Едва Мария начинала следить в диспетчерской за приборами, Богма тем временем поливал кипятком места, которых вынужден был касаться при выходе, и в страхе истреблял остальные приметы своей призрачной неосторожности.
Чтобы успокоить себя, он открывал окна в сад и, если Мария работала ночью, тихо спускался во двор, оставляя двери для сквозняка.
Вынесенный воздух пропадал в безлюдной темноте, сменялся ветром и, может быть, где-то над серединой моря очищался солеными испарениями.
Но прочность соседских стен и запертых дверей не восстанавливала чувства свободы: он задерживался во дворе недолго, пока в комнатах истреблялся его дух и сам он ощущал внутреннее облегчение вместо враждебности к себе. Он не смотрел на звезды и не вслушивался в ночь: их тайна могла примирить с болезнью. В такие минуты соседи, чье бодрствование совпадало с его бессонницей, ждали, когда он уйдет, чтобы не взволновать Богму встречей.
Когда-то он так же стоял среди ночи, ожидая Марию, в то время как молодой начальник Круглов курил с досады, что у него с Марией распались интересы, хотя он и выучил для нее девять стихотворений Тютчева и заказал у столовского повара на обед сердце в кляре.
Как ни внушал себе Богма, что воспоминания удерживают последнюю жалость, ему не удавалось забыть встречу с Марией. Какой влажной была тишина сада! А запах кипарисов и моря, унесенный в простор ветром, едва молнии осветили движение Марии между стволами.
В дожде от кипарисов исходила зыбкая светоносность, и, когда ветер отбрасывал к стенам лучи фонаря и разом сгонял с веток ясную влагу, Марии чудилось, что между деревьями кто-то пробирается, обнадеженный видом крова. Она с участием поворачивалась и находила все ту же ночь, наполненную звенящими трелями цикад, падением капель и грохотанием близкого моря. И тогда Богма понял, что Марии тягостна обособленность темноты от ее тревоги и она связана не с красотой сада, а с одиночеством всех бесприютных.
Словно предчувствуя болезнь вместо нежного счастья вдвоем, они поженились после единственного свидания. Вечно влюбленная пара, которой уготовано только добро, — так думали все. Но радость Марии и Богмы была короткой. Настала болезнь.
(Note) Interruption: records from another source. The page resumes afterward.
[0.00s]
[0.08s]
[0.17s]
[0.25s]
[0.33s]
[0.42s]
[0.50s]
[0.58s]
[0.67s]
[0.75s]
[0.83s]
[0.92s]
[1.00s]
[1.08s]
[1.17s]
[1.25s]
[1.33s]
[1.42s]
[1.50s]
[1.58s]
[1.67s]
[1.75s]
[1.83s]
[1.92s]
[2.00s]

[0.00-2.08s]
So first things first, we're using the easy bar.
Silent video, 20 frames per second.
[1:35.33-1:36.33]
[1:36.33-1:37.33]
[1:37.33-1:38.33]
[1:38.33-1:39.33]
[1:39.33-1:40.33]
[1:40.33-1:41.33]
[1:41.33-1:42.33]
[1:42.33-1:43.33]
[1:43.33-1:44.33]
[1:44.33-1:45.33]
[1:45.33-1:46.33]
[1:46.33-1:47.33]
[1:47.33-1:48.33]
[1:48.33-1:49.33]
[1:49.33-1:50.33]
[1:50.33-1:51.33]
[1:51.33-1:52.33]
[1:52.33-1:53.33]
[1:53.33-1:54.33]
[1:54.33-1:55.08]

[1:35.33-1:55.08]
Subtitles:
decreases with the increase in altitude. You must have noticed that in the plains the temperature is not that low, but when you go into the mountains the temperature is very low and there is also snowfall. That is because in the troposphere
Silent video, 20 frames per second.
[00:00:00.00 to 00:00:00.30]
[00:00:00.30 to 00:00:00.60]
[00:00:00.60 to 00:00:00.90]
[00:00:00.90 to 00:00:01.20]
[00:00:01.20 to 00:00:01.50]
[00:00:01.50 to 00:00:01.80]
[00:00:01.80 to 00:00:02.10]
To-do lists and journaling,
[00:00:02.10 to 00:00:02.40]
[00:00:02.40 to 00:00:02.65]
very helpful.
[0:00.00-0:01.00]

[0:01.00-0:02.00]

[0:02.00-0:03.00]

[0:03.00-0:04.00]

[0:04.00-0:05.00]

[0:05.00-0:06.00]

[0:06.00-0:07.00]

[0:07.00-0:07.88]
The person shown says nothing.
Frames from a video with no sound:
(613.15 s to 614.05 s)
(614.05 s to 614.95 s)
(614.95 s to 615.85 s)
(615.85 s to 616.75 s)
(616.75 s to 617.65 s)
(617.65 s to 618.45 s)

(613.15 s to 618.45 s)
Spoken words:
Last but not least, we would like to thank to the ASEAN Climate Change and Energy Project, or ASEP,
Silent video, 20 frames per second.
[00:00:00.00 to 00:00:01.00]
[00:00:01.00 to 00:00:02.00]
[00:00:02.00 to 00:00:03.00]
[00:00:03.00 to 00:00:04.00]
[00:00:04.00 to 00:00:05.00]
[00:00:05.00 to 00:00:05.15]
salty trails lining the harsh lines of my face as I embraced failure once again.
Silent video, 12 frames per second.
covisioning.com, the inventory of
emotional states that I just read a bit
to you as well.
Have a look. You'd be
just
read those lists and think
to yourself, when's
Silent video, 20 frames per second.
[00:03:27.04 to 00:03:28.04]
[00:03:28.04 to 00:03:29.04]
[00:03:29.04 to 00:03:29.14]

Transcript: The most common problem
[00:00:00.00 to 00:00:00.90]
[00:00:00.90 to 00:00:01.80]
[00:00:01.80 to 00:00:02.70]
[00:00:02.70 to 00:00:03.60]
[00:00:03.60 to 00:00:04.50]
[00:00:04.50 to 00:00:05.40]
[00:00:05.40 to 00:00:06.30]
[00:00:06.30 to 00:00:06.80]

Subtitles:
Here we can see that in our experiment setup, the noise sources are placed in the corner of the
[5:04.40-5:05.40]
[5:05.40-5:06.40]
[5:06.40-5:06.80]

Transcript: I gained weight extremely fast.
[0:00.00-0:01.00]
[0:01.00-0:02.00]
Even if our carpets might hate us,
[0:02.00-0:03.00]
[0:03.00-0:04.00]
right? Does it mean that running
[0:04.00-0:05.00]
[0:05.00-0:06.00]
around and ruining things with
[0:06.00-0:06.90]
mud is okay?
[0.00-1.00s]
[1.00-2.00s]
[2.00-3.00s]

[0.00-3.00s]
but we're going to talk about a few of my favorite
Какой-то период память людей еще наделяла Богму счастьем, но, едва сроки для того, чтобы считать нездоровье временным испытанием, прошли, оказалось, что привычка к неизменности, к тому, что Богма всегда счастлив, вызвала к нему сострадание более сильное, чем к какому-нибудь постоянному бедолаге. Оказалось, что людям тяжела мысль о расплате за любовь. Правда, из суеверного чувства многие приняли за благо свою непознанность страстей: не изведали, значит, и расплачиваться не за что.